------------------------------------------------------------------------------------
Publication from : Maarten Litmaath 1689 <[log in to unmask]> (CERN)
This mail has been sent using the broadcasting tool available at http://cic.in2p3.fr
------------------------------------------------------------------------------------
Dear colleagues,
in the past 2 weeks there have been serious problems with CERN
production RBs due to file systems filling up completely with
huge output sandboxes. The worst example:
-----------------------------------------------------------------------------
total 59492104
-rw-rw---- 1 cms002 edguser 60860395520 Sep 18 03:36 ORCA_000097.stderr
-rw-rw---- 1 cms002 edguser 13778 Sep 17 16:32 ORCA_000097.stdout
-----------------------------------------------------------------------------
Indeed: a 60 _GB_ file! Filled with the same error message over and over.

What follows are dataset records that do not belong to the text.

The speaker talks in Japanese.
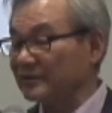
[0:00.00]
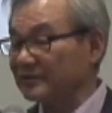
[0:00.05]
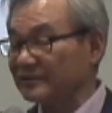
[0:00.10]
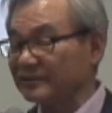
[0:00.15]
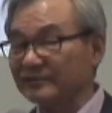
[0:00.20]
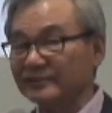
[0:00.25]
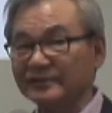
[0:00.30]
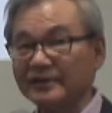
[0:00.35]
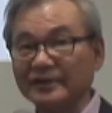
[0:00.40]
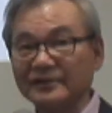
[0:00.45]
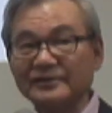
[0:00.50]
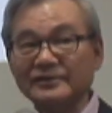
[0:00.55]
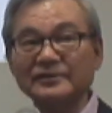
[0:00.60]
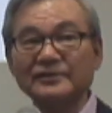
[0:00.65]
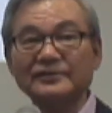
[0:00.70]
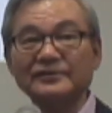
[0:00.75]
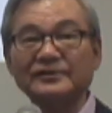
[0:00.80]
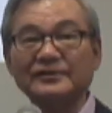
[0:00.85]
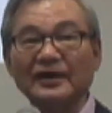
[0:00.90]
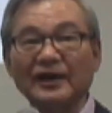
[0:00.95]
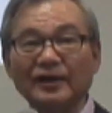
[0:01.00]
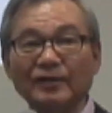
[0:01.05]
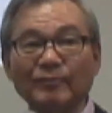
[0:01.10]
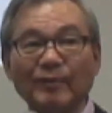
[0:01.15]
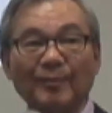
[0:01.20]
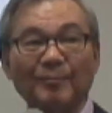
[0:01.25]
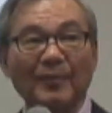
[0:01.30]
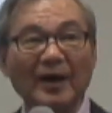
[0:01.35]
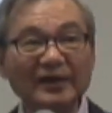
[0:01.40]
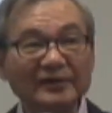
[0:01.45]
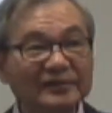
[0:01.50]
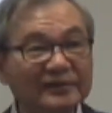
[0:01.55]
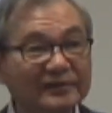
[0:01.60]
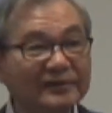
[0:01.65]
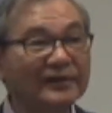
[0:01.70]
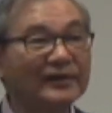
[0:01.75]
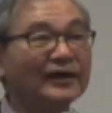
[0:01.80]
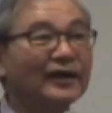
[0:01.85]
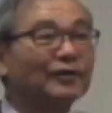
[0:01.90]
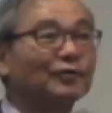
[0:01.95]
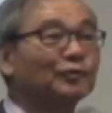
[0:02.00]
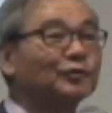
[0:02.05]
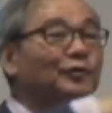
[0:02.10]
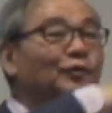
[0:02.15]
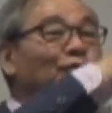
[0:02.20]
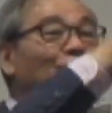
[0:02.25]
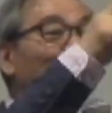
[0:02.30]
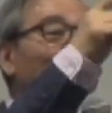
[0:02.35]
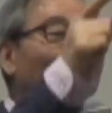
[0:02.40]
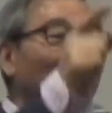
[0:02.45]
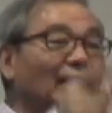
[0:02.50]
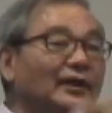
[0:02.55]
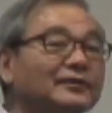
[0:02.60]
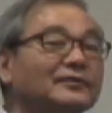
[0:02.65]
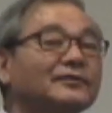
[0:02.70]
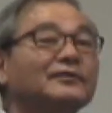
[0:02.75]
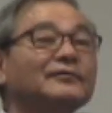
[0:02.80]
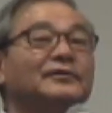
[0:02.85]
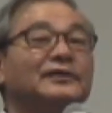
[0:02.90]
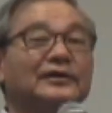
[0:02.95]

について事実であれば、ましてやこのことはという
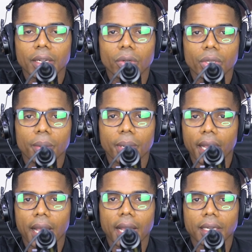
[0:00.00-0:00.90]
nos
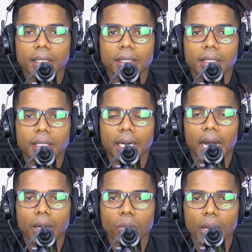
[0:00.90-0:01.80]
llevará
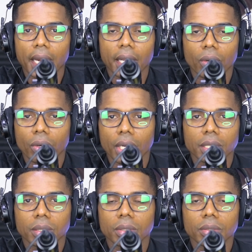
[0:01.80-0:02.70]
a lugares
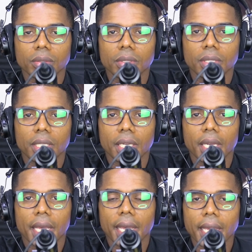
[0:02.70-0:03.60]
correctos.
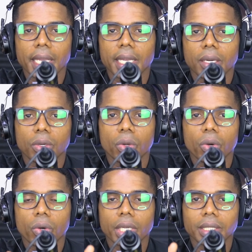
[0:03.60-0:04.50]
Ella
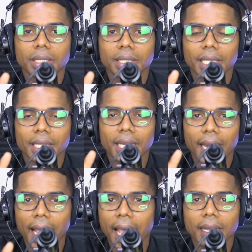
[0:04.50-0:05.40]
no
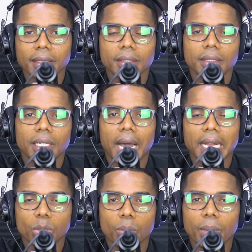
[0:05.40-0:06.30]
enseñará
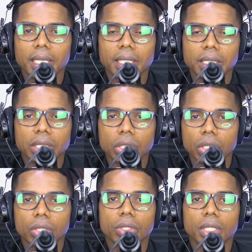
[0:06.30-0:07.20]
a tomar
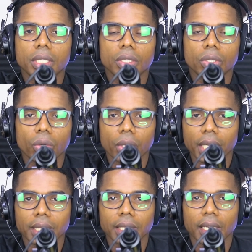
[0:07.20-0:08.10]
decisiones
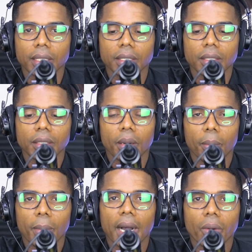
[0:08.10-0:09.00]
correctas
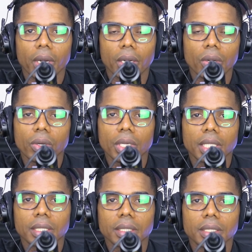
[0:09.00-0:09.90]
bajo el
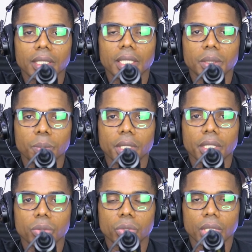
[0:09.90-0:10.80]
orden del
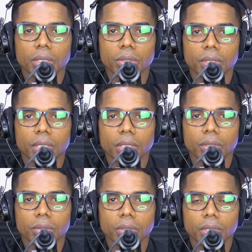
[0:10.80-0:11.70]
Espíritu Santo de
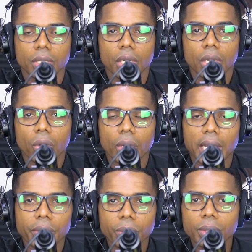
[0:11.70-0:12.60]
Dios. Con
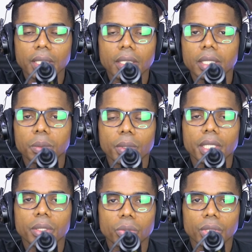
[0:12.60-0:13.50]
la ayuda del
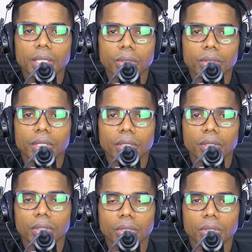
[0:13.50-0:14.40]
Espíritu Santo de
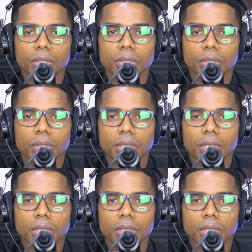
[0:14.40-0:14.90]
Dios nosotros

Obviously we need to do something about it fast.
The next version of the RB code, currently being tested, will limit the
size of an output sandbox to a maximum value set by the RB admin.
The job wrapper sorts the files in the output sandbox by size and copies
those files to the RB whose combined size does not exceed the limit;
the difference between the combined size and the limit is divided by
the number of remaining files and each such file is truncated to the
resulting value, after which it is copied to the RB. An event is logged
for each file that needed to be truncated or was not found. In that case
edg-job-status will show that the job is \"Done (with errors)\" and as usual
edg-job-get-logging-info -v 1 will have the details.
Each output sandbox globus-url-copy to the RB is tried in a loop:
if it fails, the problem is assumed to be temporary (e.g. network down)
and the operation is retried after a delay that is doubled each time,
starting at 5 minutes; the job wrapper will give up after 5 hours.
An event is logged for any globus-url-copy problem.
The maximum output sandbox size should be set to a small value,
e.g. 10 MB like for the input sandbox. An RB is _not_ an SE.
However, to smoothen the transition we propose to start with 100 MB.
To mitigate the problem on the RBs right now we have launched a
continuous cleanup job with the following characteristics:
- any sandbox file older than 3 weeks is deleted;
- any sandbox file larger than 100 MB is truncated to 100 MB;
- any sandbox file larger than 10 MB whose name matches the following
patterns is truncated to 10 MB:
*.out
*.err
*.log
*.stdout
*.stderr
Comments?
|